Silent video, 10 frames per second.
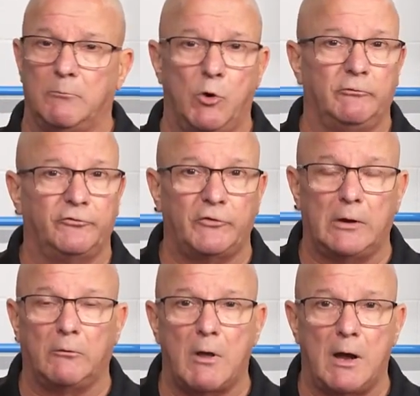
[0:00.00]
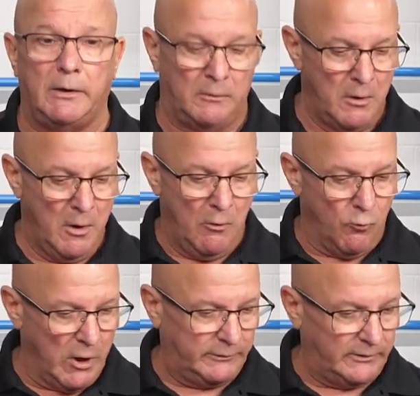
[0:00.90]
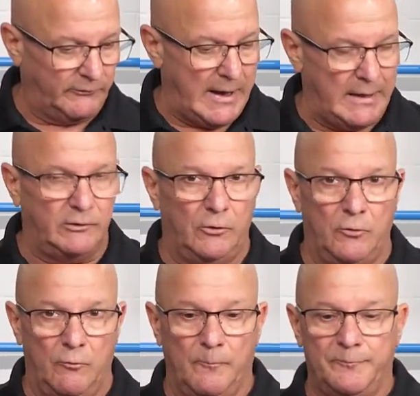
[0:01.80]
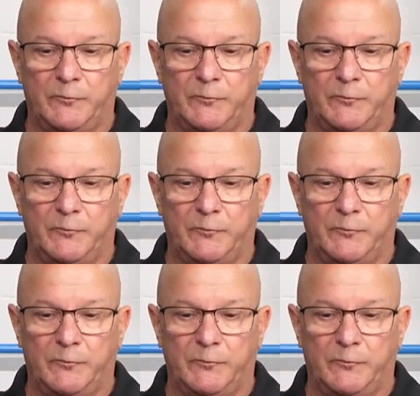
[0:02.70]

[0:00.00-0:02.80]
to move the center line. What does that do?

•••••

Reproduce the entries above exactly, though not their pictures.

Silent video, 10 frames per second.
[0:00.00]
[0:00.90]
[0:01.80]
[0:02.70]

[0:00.00-0:02.80]
to move the center line. What does that do?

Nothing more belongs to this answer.